About this exercise ▸ Would you retype the whole listing exactly, leaving its pictures out?

Data section ▸
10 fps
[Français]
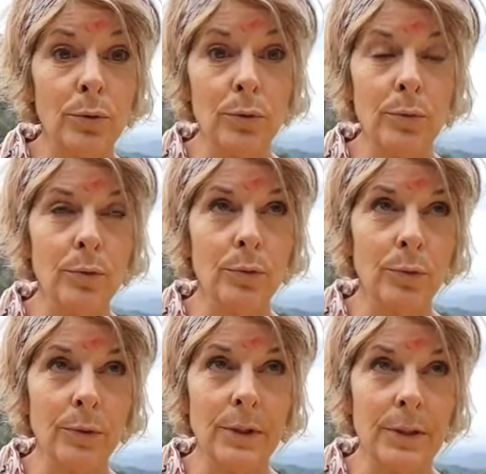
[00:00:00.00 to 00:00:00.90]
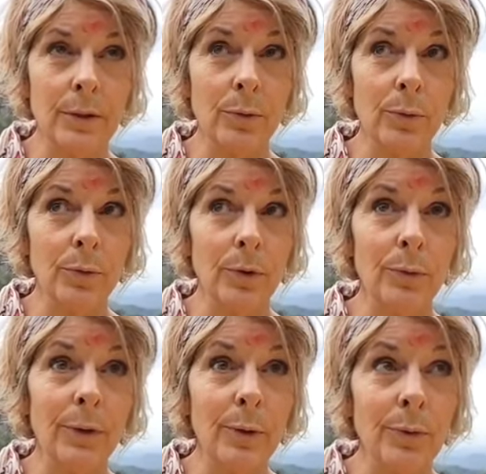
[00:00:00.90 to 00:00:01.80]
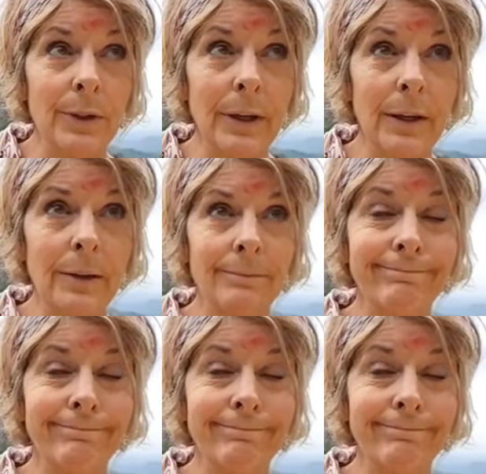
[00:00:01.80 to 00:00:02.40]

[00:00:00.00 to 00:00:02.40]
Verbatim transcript: cul du monde où on était en trouvant un nouvel hôtel,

Response area ▸
10 fps
[Français]
[00:00:00.00 to 00:00:00.90]
[00:00:00.90 to 00:00:01.80]
[00:00:01.80 to 00:00:02.40]

[00:00:00.00 to 00:00:02.40]
Verbatim transcript: cul du monde où on était en trouvant un nouvel hôtel,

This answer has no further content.